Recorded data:
----

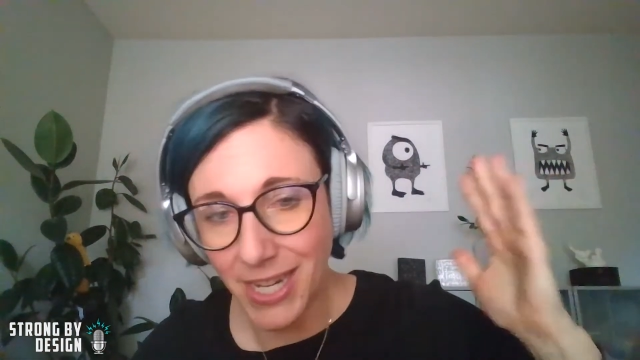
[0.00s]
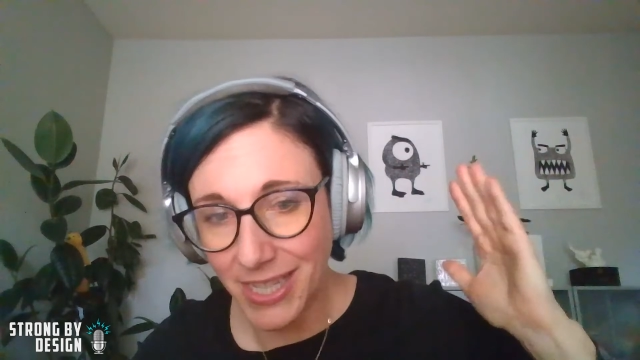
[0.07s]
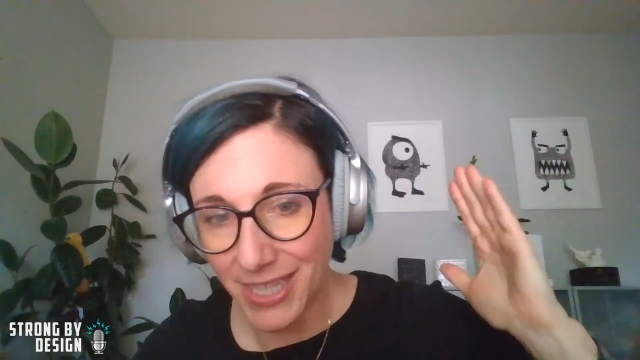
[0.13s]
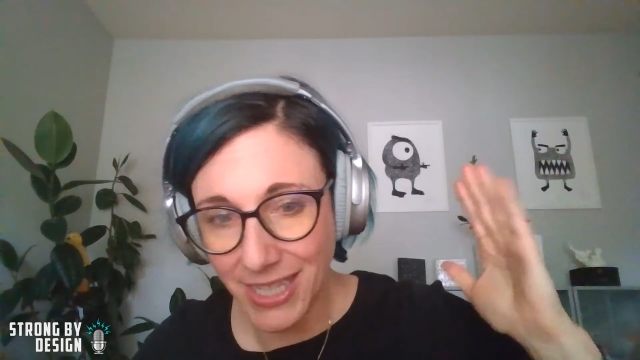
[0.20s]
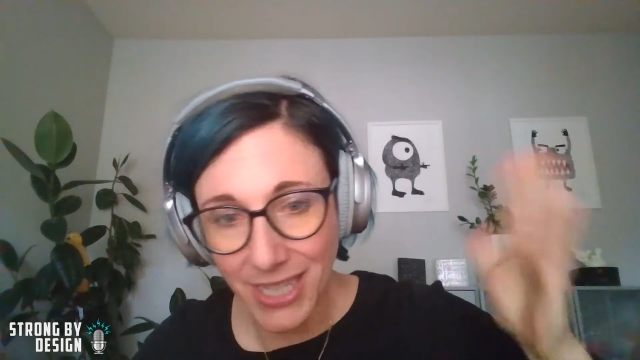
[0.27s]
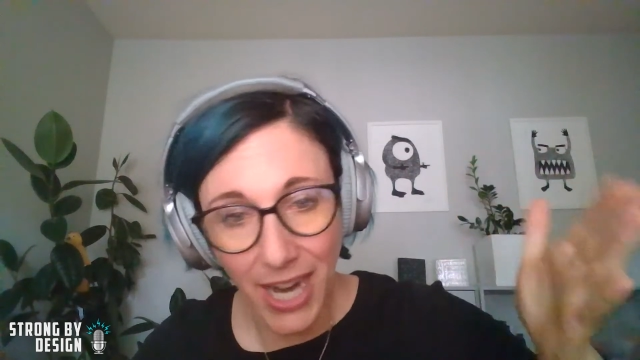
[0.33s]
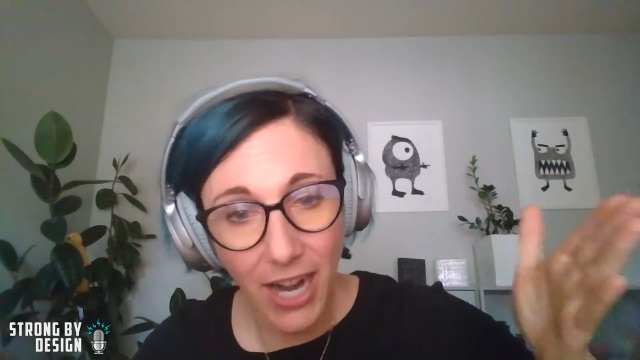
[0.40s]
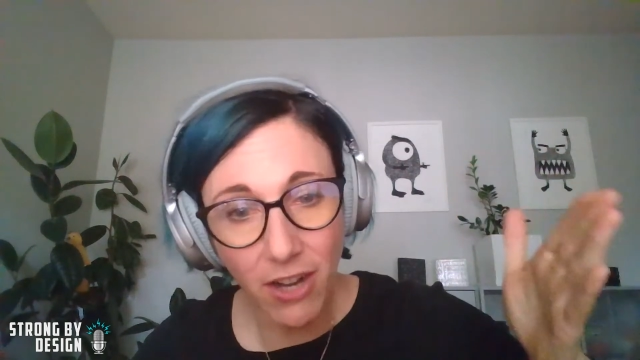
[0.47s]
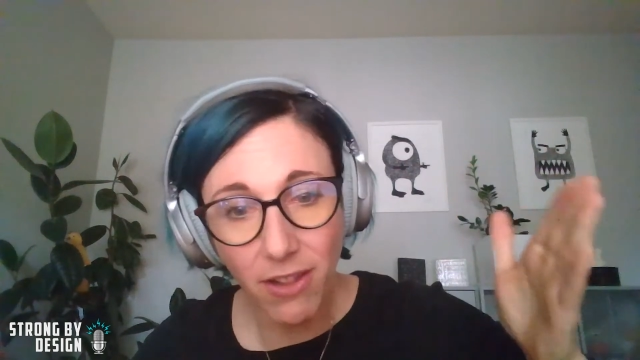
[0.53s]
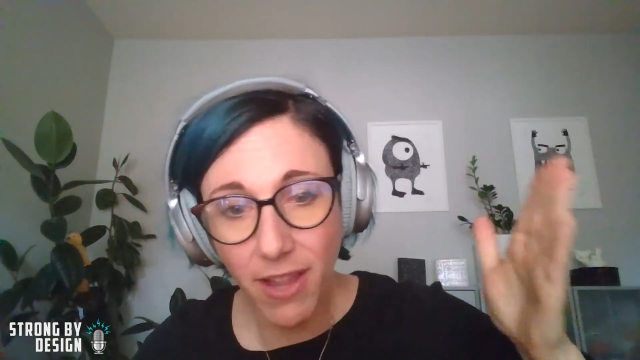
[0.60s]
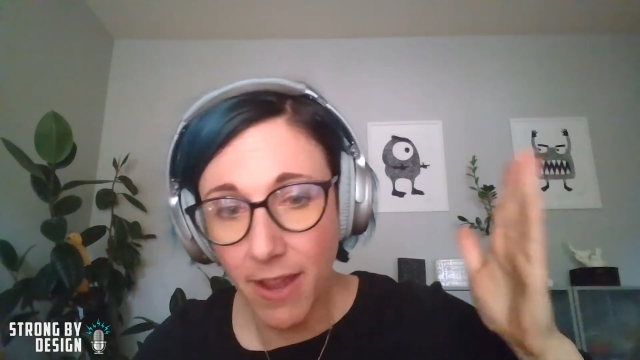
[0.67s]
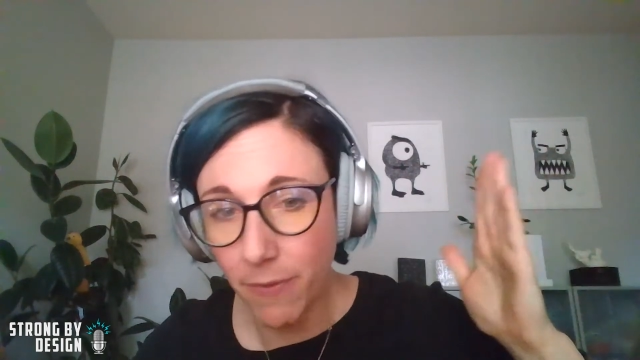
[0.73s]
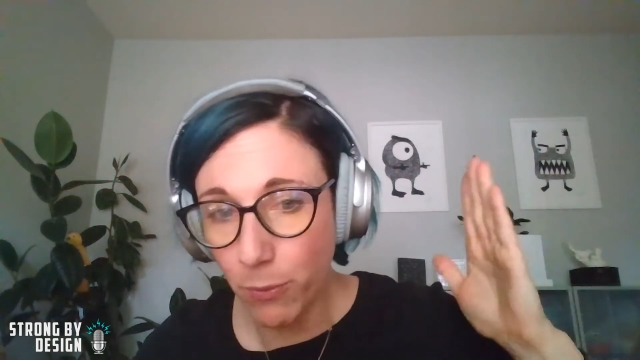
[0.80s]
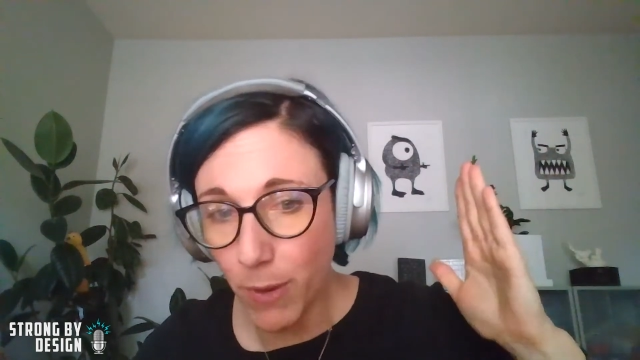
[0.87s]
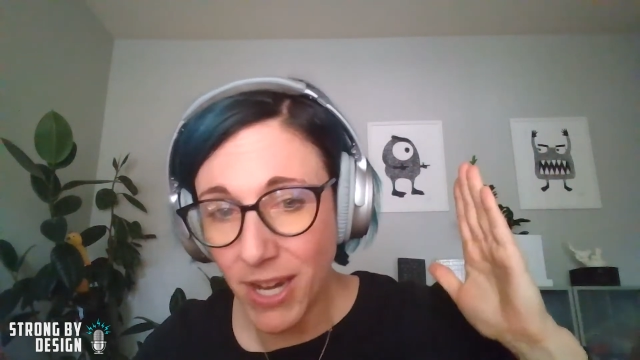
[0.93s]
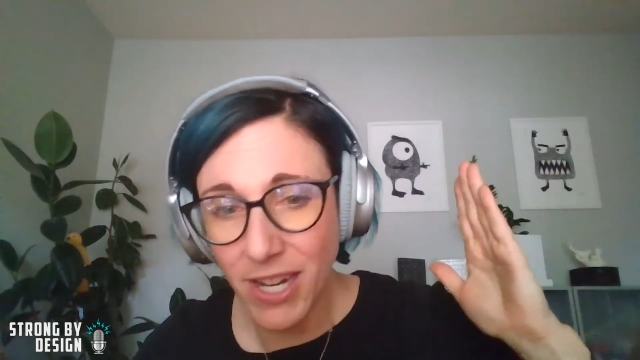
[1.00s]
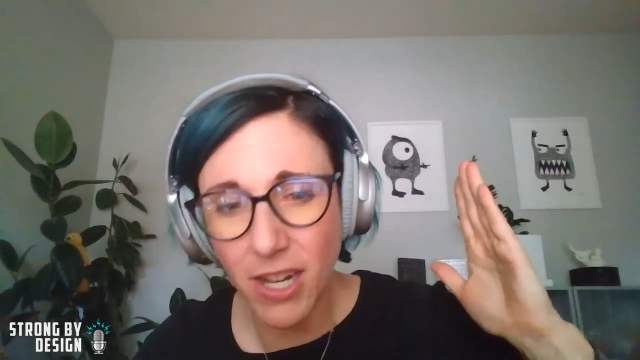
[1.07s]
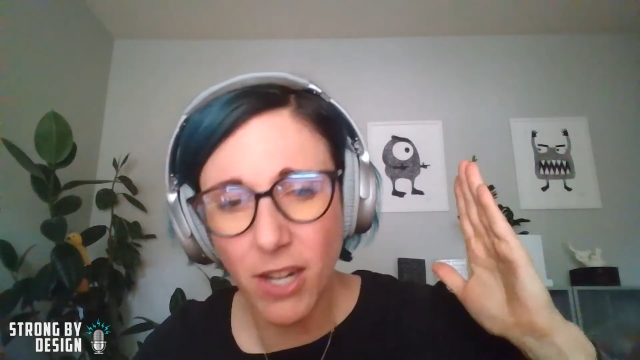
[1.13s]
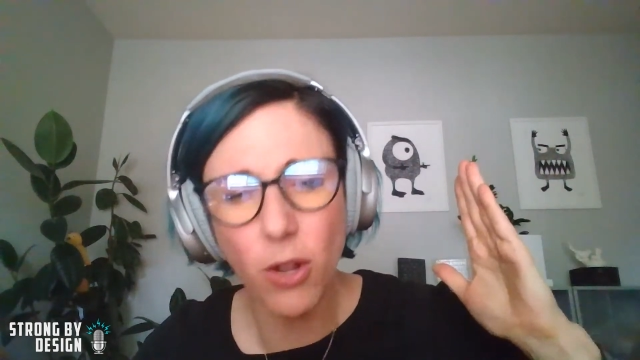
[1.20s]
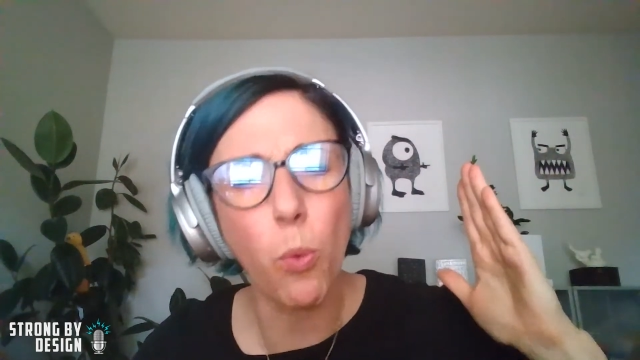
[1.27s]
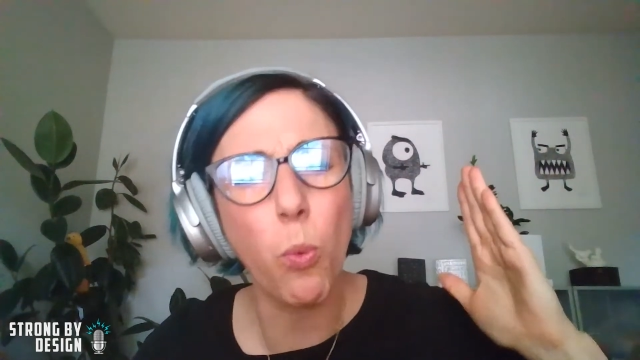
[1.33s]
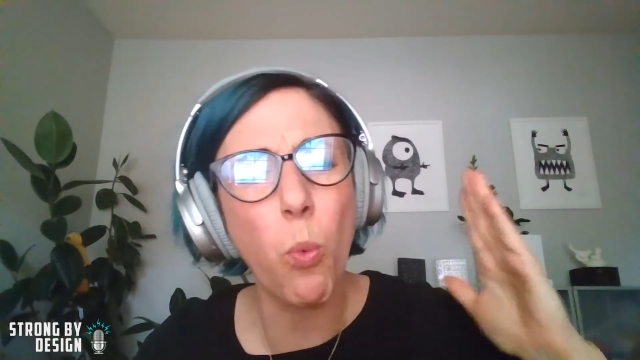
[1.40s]
his entire life rated
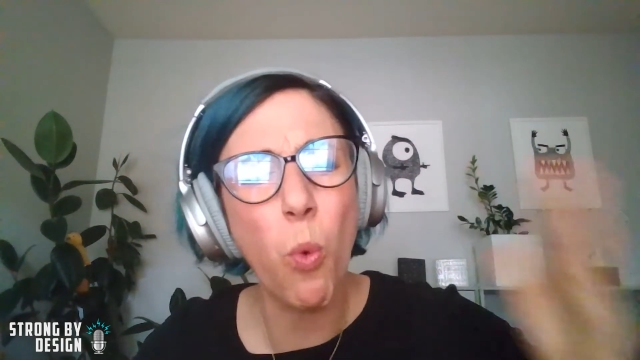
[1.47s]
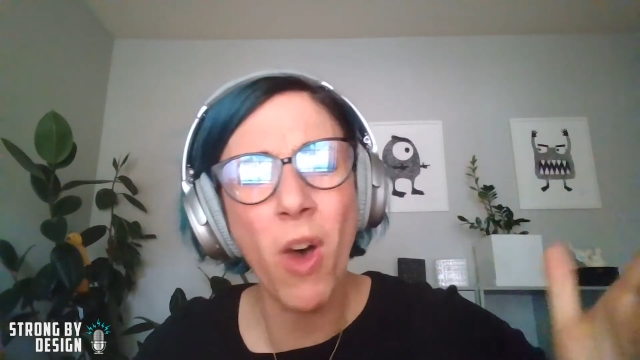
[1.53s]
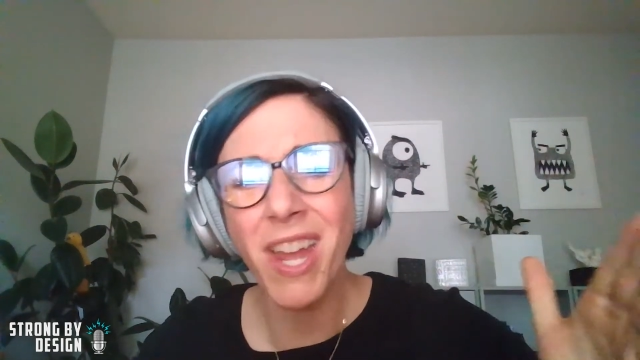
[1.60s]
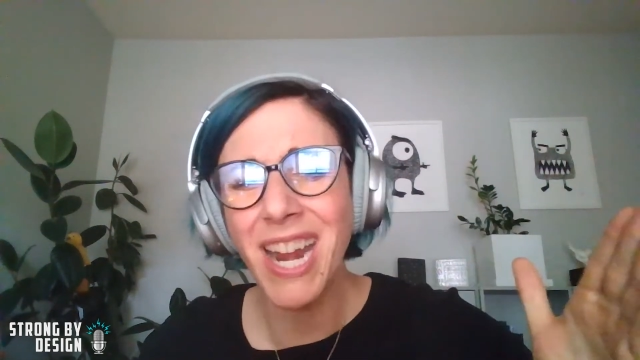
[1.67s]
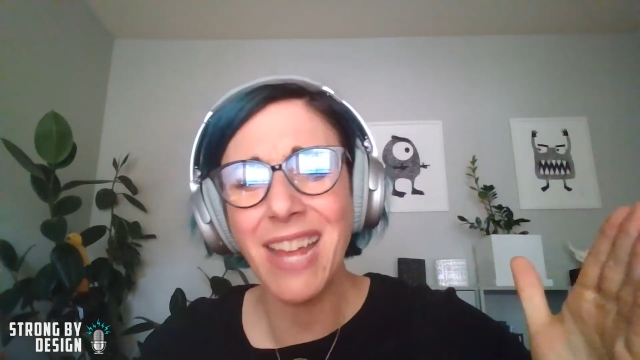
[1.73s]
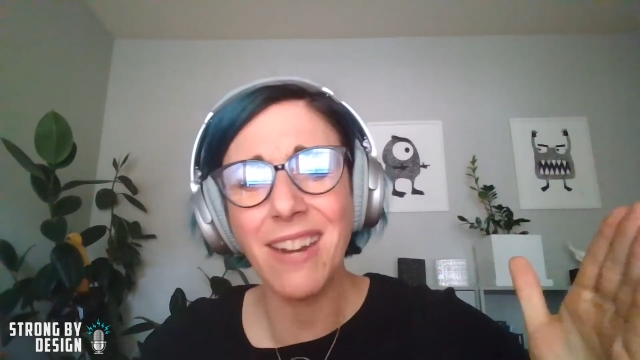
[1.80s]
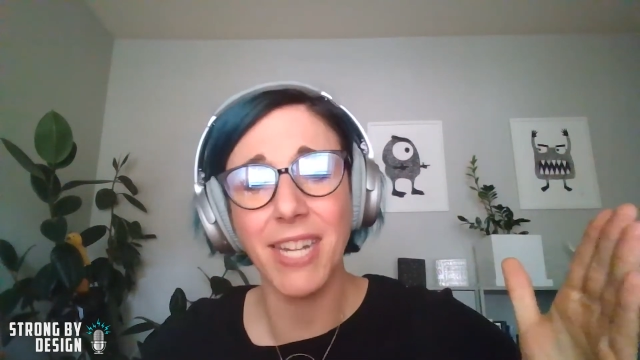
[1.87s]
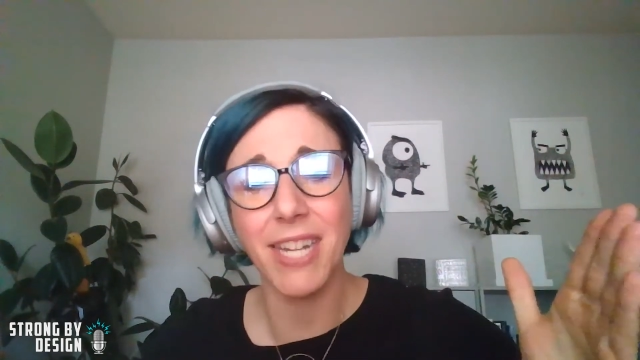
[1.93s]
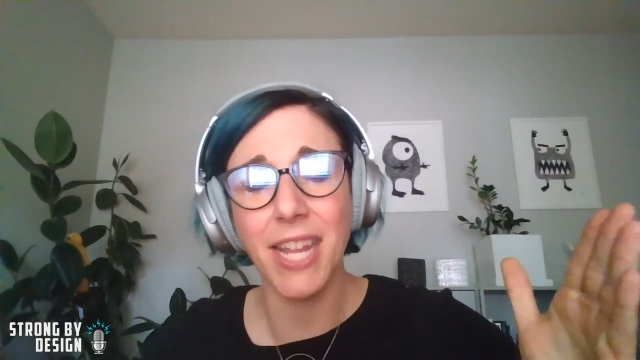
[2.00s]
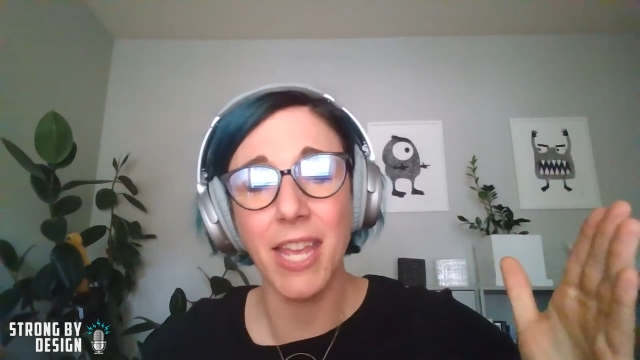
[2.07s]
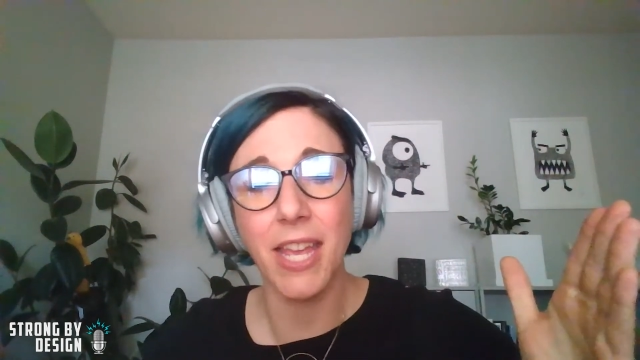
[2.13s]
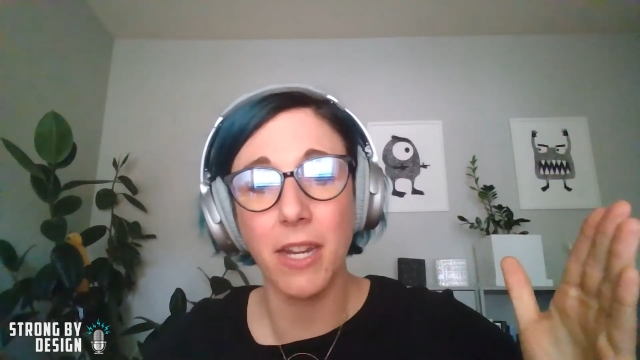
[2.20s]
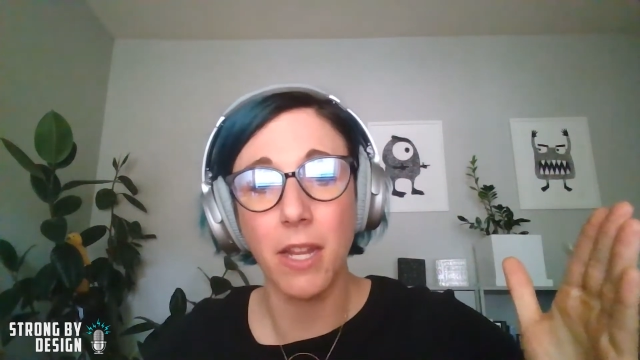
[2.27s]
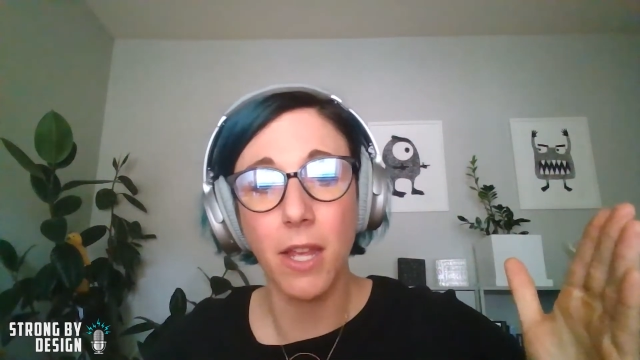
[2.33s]
at a 1 out of 10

----

_THE TASK_
Once the pictures are removed, repeat all of the data above exactly.

_SOLUTION_
[0.00s]
[0.07s]
[0.13s]
[0.20s]
[0.27s]
[0.33s]
[0.40s]
[0.47s]
[0.53s]
[0.60s]
[0.67s]
[0.73s]
[0.80s]
[0.87s]
[0.93s]
[1.00s]
[1.07s]
[1.13s]
[1.20s]
[1.27s]
[1.33s]
[1.40s]
his entire life rated
[1.47s]
[1.53s]
[1.60s]
[1.67s]
[1.73s]
[1.80s]
[1.87s]
[1.93s]
[2.00s]
[2.07s]
[2.13s]
[2.20s]
[2.27s]
[2.33s]
at a 1 out of 10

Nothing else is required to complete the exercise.